Side effects are categorized below by their frequency of occurrence. If you experience any side effects, inform your doctor, as dose adjustments or additional medications may help manage them. Some side effects are serious and require immediate medical attention.

Side Effects Detected by Laboratory Tests

Some side effects can only be identified through blood tests and other laboratory investigations ordered by your doctor. These include:

• Altered heart rhythm: QT prolongation detected on ECG. Your doctor may reduce the dose or stop treatment.
• Liver or pancreatic abnormalities: Elevated enzyme levels detected in blood tests. These usually do not cause symptoms but require monitoring.
• Decreased blood calcium: Your doctor may need to adjust thyroid hormone replacement therapy.
• Decreased blood potassium: May contribute to cardiac rhythm disturbances and requires correction.
• Increased blood calcium or glucose: May require monitoring and management.
• Decreased blood sodium: May cause symptoms of weakness or confusion if severe.
• Hypothyroidism: Reduced thyroid function requiring hormone replacement adjustment.
• Polycythemia: Elevated red blood cell counts.
• Protein or blood in urine: Detected on urinalysis, indicating possible kidney involvement.

How Should You Store Caprelsa?

Quick Answer: Store Caprelsa below 30°C (86°F) in its original packaging.

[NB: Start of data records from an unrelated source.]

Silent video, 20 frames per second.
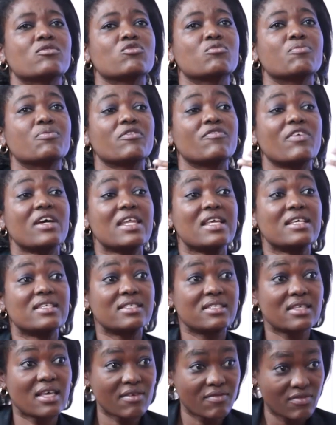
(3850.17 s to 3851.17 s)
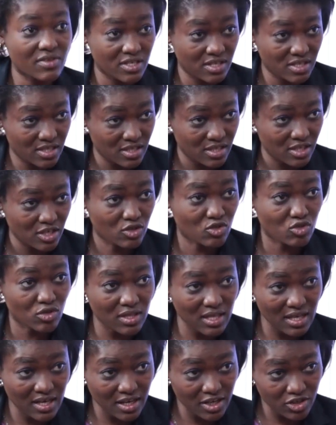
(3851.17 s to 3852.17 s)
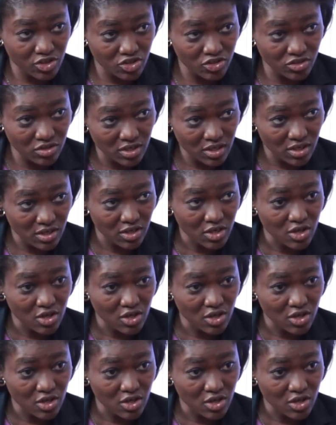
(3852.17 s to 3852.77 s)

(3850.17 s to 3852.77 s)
to provide a service to the nation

Keep it out of reach of children and do not use it after the expiration date.

Proper storage of Caprelsa is important to ensure the medication remains effective and safe to use. Follow these storage guidelines carefully:

• Temperature: Store at or below 30°C (86°F). Do not freeze.
• Packaging: Keep the tablets in the original blister packaging until you are ready to take them. This protects the medication from moisture and light.
• Keep out of reach of children: Store this medication in a secure location where children cannot access it.
• Expiration date: Do not use Caprelsa after the expiration date printed on the blister pack and carton (marked as EXP). The expiration date refers to the last day of the indicated month.
• Disposal: Do not dispose of medications in household waste or down the drain. Ask your pharmacist about proper disposal methods to protect the environment.

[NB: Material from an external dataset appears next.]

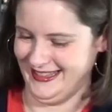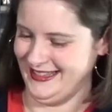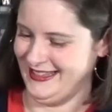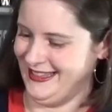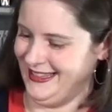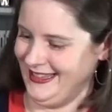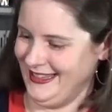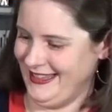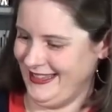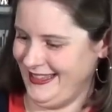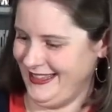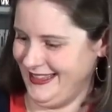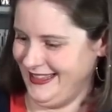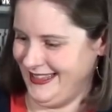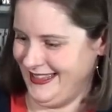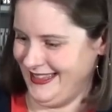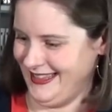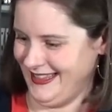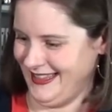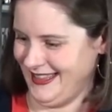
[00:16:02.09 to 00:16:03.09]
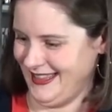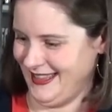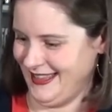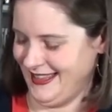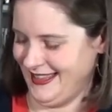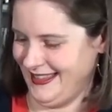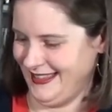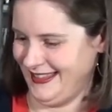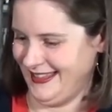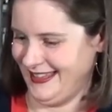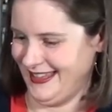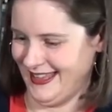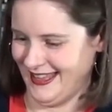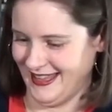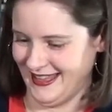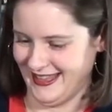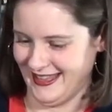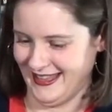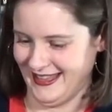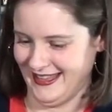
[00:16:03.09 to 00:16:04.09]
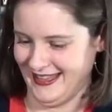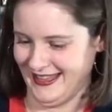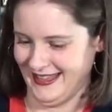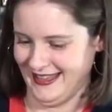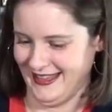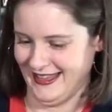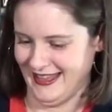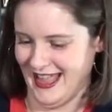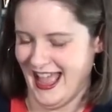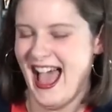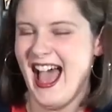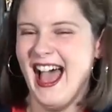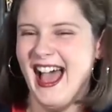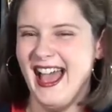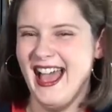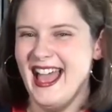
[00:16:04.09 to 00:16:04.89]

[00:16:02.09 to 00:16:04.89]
No words are spoken by the person on screen.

What Does Caprelsa Contain?

Quick Answer: Each Caprelsa tablet contains vandetanib (100 mg or 300 mg) as the active ingredient, along with inactive ingredients including calcium hydrogen phosphate dihydrate, microcrystalline cellulose, and a film coating.

Understanding the composition of your medication is important, especially if you have allergies or sensitivities to certain ingredients. Caprelsa contains the following:

Active Ingredient

Vandetanib – each film-coated tablet contains either 100 mg or 300 mg of vandetanib.

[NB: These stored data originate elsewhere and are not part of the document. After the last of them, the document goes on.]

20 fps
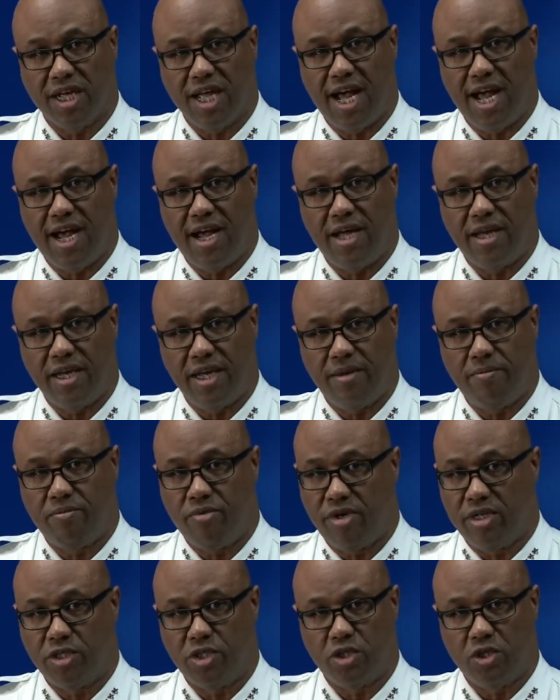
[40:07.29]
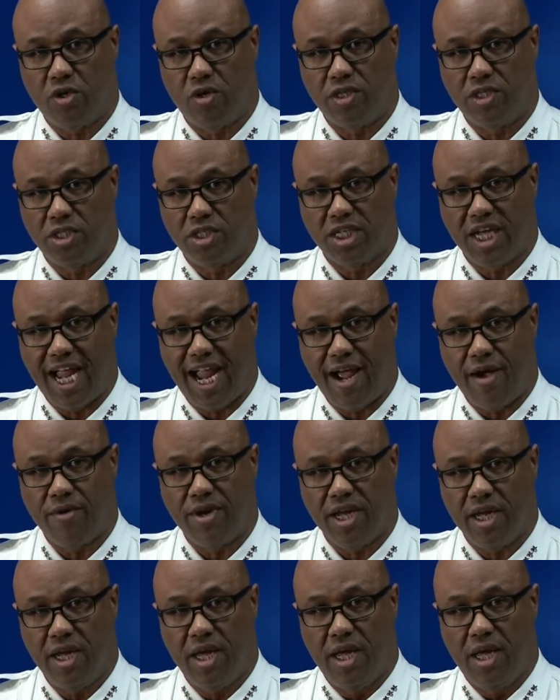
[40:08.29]
Khan in Prince George's
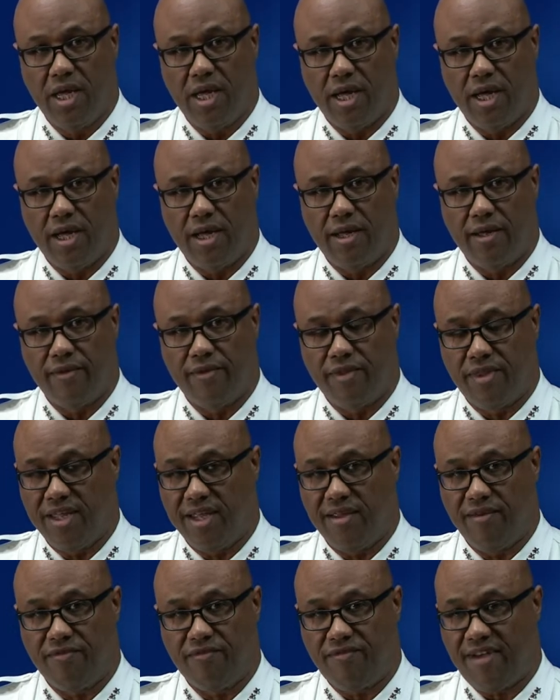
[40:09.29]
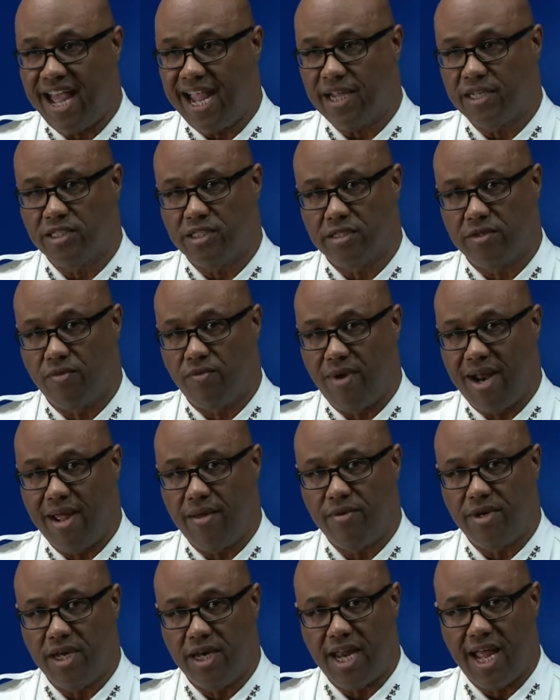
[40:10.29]
County. Uh, the facts
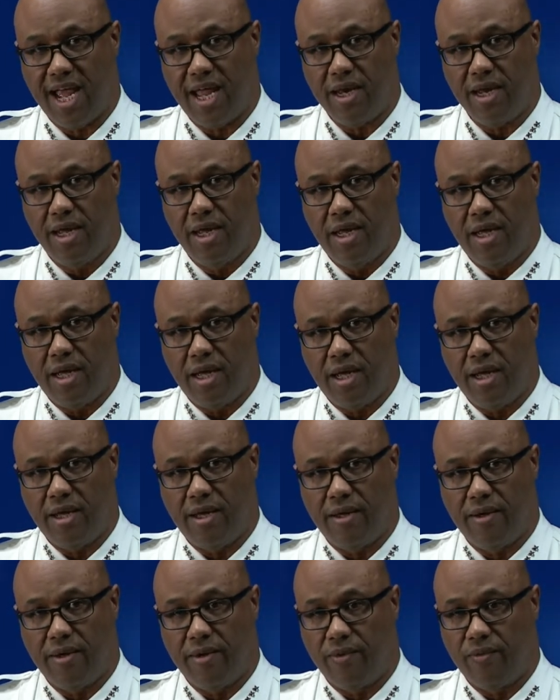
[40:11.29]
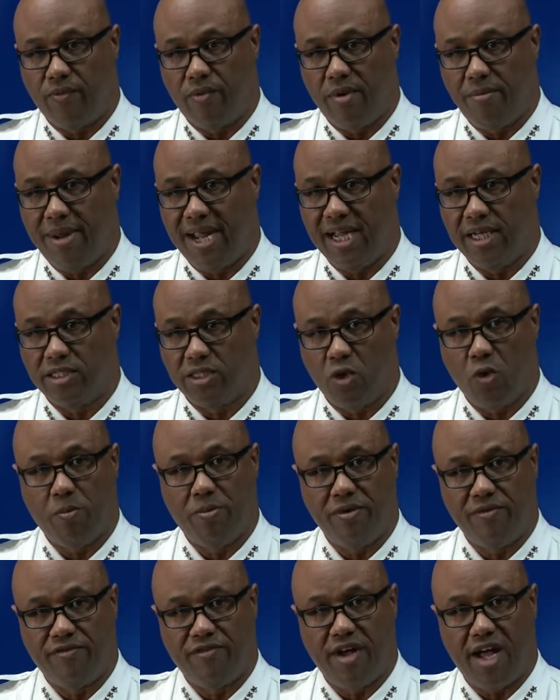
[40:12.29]
surrounding that uh, remains
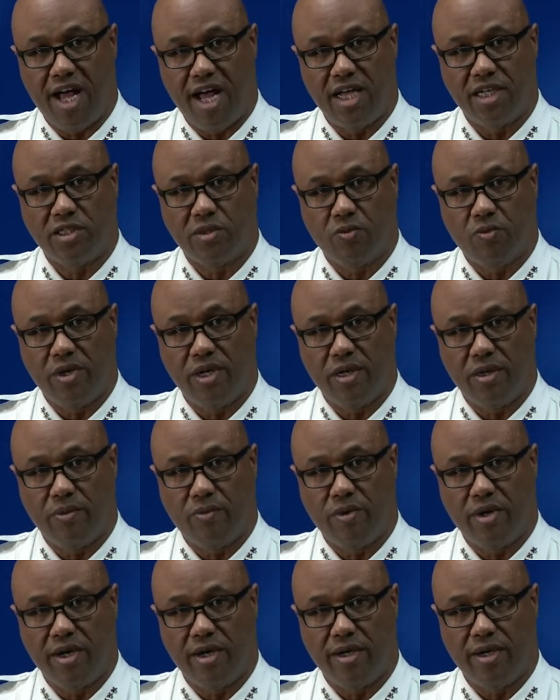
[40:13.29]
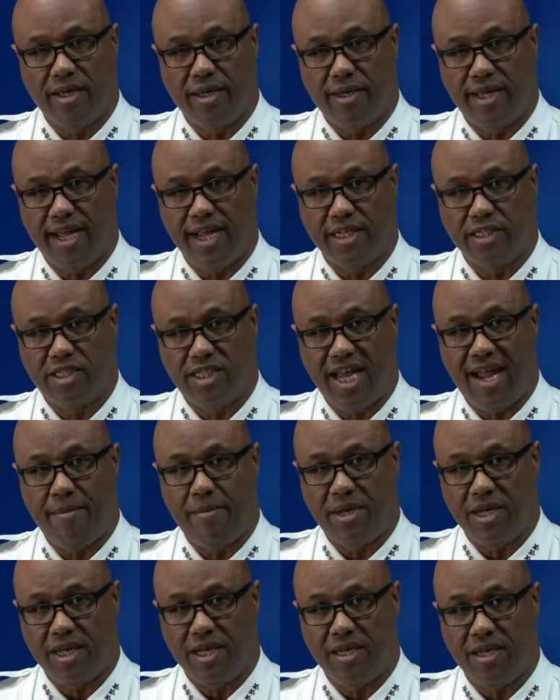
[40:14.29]
open for us. We're we're
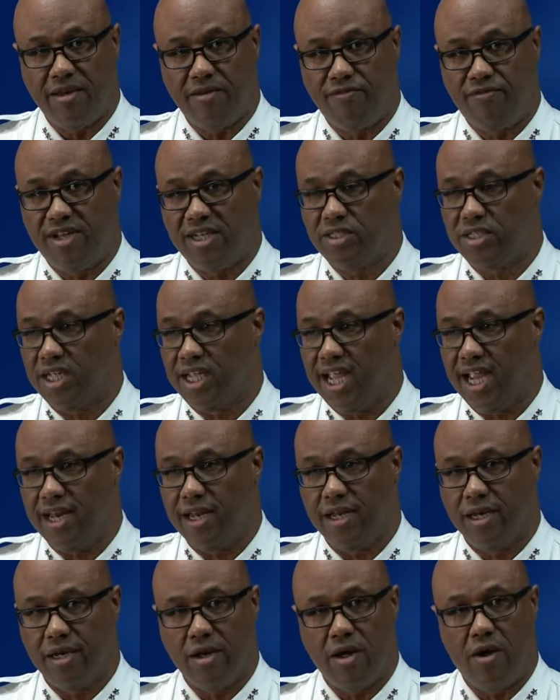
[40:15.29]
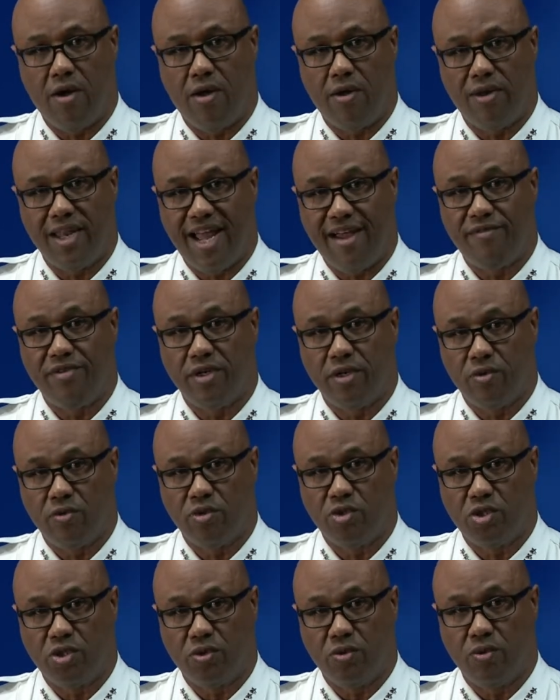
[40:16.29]
examining, investigating all
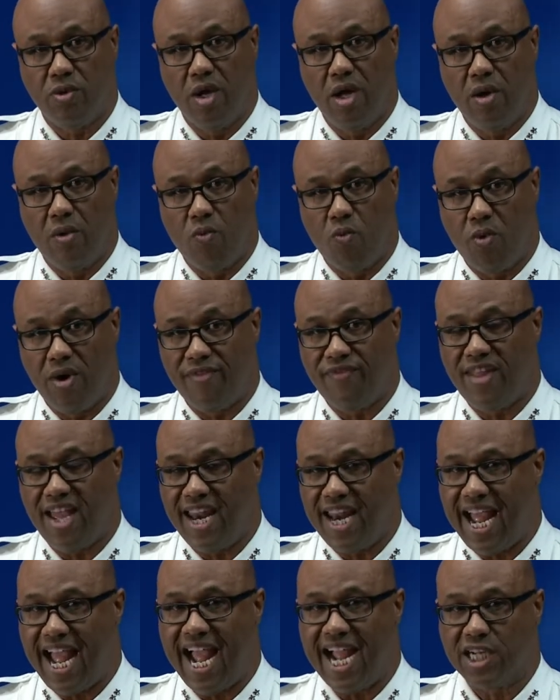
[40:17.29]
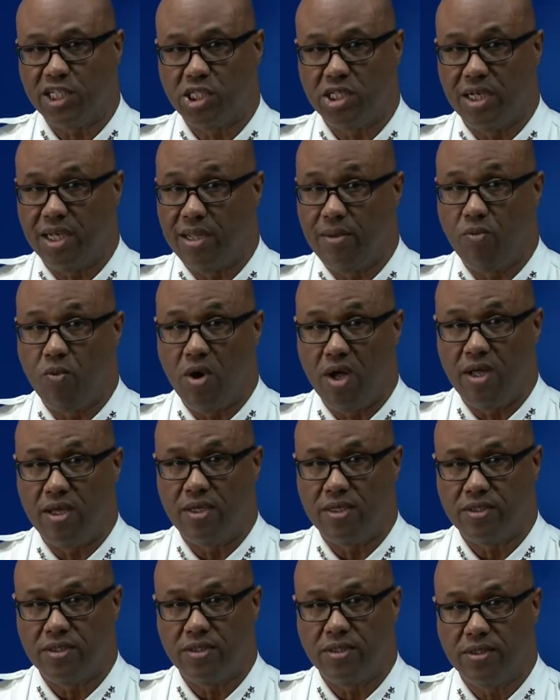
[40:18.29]
avenues to what that actually
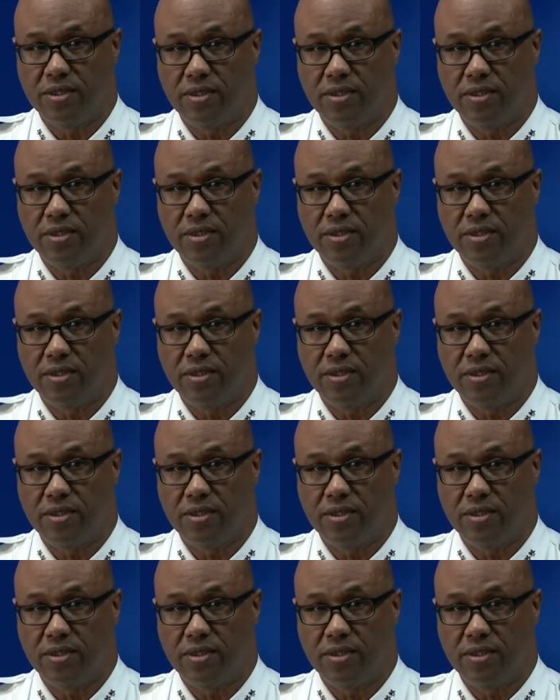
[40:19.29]
was.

Inactive Ingredients (Excipients)

• Tablet core: Calcium hydrogen phosphate dihydrate, microcrystalline cellulose, crospovidone (type A), povidone (K29–32), magnesium stearate
• Film coating: Hypromellose, macrogol, titanium dioxide (E171)

Appearance and Packaging

Caprelsa 100 mg: White, round film-coated tablet marked “Z100” on one side.

Caprelsa 300 mg: White, oval film-coated tablet marked “Z300” on one side.

Caprelsa is supplied in blister packs containing 30 tablets. The medication is manufactured by Genzyme Ireland Ltd. and Sanofi Winthrop Industrie, and is marketed by Sanofi B.V.